For the first time in its management of the creek, the district plans to add gravel to the channel to restore lost spawning beds. Nearly 12,300 tons of gravel — a weight about 2,000 tons heavier than the Eiffel Tower — would be added at three sites along the creek.

“We have not done that in Lagunitas Creek and it’s an exciting advancement in our restoration efforts,” Shaun Horne, the district watershed resources manager, told the board.

While a new tactic for Lagunitas Creek, supplementing gravel to restore salmon habitat has benefitted other salmon strongholds in the state such as the Trinity River, said biologist Preston Brown of the Olema-based Salmon Protection and Watershed Network, or SPAWN.

“While they are doing some exploratory testing of methods, those methods such as gravel augmentation have proven effective elsewhere,” Brown said. “It is a no-brainer to me to add gravel below a dam.”

SPAWN, which monitors and performs restoration work in San Geronimo Creek, a Lagunitas Creek tributary, is recommending that the water district create a new program to continue adding gravel and wood structures in perpetuity.

“As long as the dam is in place, gravel is still going to be held behind it,” Brown said.

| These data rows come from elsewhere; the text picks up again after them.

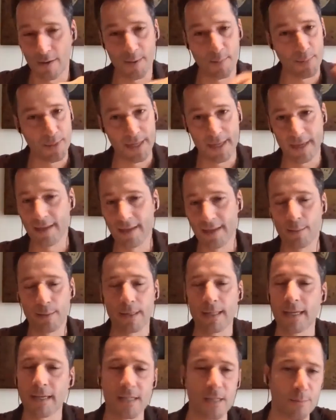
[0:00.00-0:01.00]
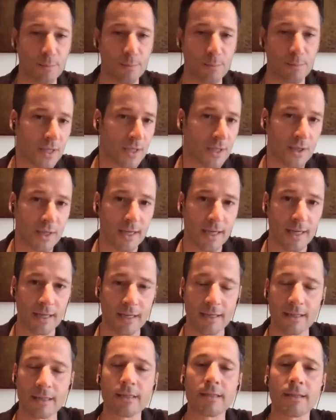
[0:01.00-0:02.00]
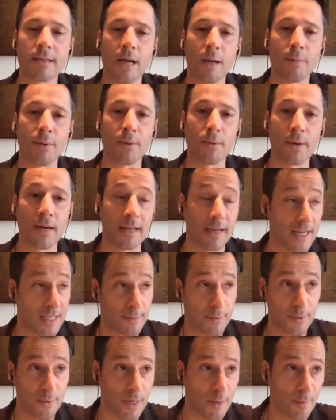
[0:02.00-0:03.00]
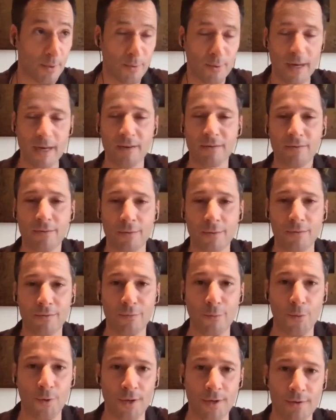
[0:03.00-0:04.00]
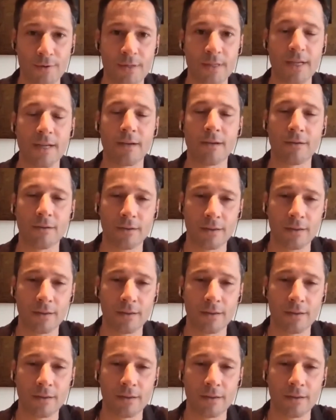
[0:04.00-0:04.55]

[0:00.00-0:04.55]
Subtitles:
API, everything is in production and it is up and running. It has been up and running for 4 years now.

Lagunitas Creek is home to the largest population of Central Coast coho salmon from Monterey Bay to the Sonoma County-Mendocino County border. Once believed to number in the thousands with a habitat stretching to tributaries on Mount Tamalpais, the population of coho salmon has significantly diminished since the construction of dams. Specifically, Peters and Seeger dams have blocked fish from accessing about half of their historic spawning grounds.

To be removed from federal endangered status, Lagunitas Creek coho must lay at least 1,600 nests for three consecutive winters. In the past 25 years of district monitoring, the counts have not reached half that amount.

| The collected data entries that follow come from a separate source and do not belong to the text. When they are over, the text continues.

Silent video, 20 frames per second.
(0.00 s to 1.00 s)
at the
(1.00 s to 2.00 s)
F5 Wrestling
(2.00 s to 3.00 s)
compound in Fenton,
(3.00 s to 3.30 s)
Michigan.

In addition to gravel, the district will install nearly 300 large logs into the streams to create deep pools and riffles and hold gravel to benefit salmon and other species. Koehler said these features will be installed in areas where the creek bed has “mediocre” habitat. In these areas, salmon are more vulnerable to warmer temperatures, predators, insufficient food, strong storm flows and a lack of adequate spawning beds.

The logs will be ballasted with heavy boulders to prevent them from being moved downstream, Koehler said.

The district plans to make the improvements in two phases over a period of four to six years beginning next summer. The first phase of construction at eight sites is expected to take two to three years, Horne said. The timeline depends on what conditions the California Department of Parks and Recreation places on the project because many sites are located in Samuel P. Taylor State Park.

The project is being funded primarily by grants. The district has secured about $3.2 million in state and federal grants to complete designs and permitting of the first phase of the project. The agency is also awaiting word on a $4.6 million state grant application that would fund the construction of the first eight sites. Horne said the district has also applied for a $600,000 grant to begin designs on the second phase of the project.

The agency says the project is exempt from a full environmental review under California’s “Cutting the Green Tape” initiative, which exempts fish and wildlife restoration projects through 2024. The agency says the exemption will reduce project costs by about $200,000.

On Tuesday, district board members discussed the potential of monitoring for impacts of climate change on salmon populations and more scientific analysis of the effectiveness of the district’s restoration efforts.

“Climate projections have unfortunately shifted for the worst,” said Monty Schmitt, the board president.